- **PROBLEM TO WORK ON**: Only the lines from the one with "[00:00:01.00 to 00:00:02.00]" through the last line of the records below belong in your answer, reproduced exactly and with the pictures left out.

Saved entries
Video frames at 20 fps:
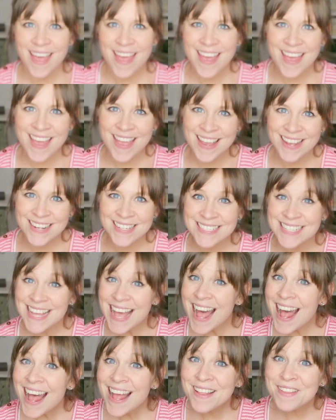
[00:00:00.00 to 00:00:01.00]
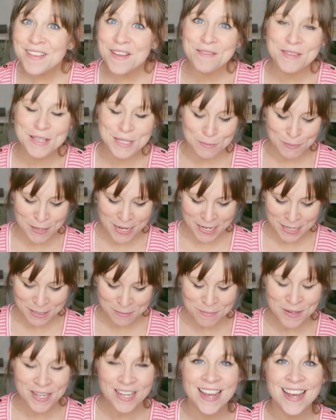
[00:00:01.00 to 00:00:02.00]
And I love this
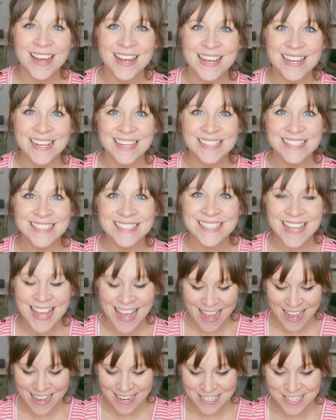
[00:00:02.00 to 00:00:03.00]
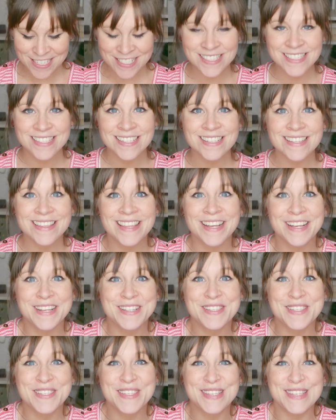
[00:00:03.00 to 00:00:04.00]
pin because I just think
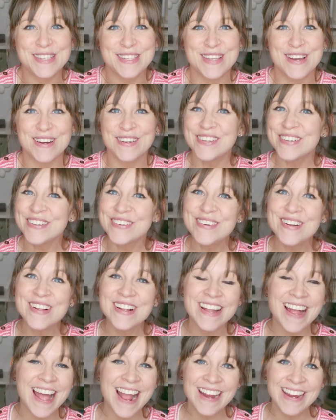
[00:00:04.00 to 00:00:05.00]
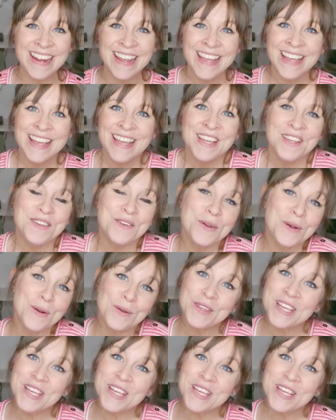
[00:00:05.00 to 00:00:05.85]
it's so cool. You could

- **OUTPUT OF THE EXERCISE**:
[00:00:01.00 to 00:00:02.00]
And I love this
[00:00:02.00 to 00:00:03.00]
[00:00:03.00 to 00:00:04.00]
pin because I just think
[00:00:04.00 to 00:00:05.00]
[00:00:05.00 to 00:00:05.85]
it's so cool. You could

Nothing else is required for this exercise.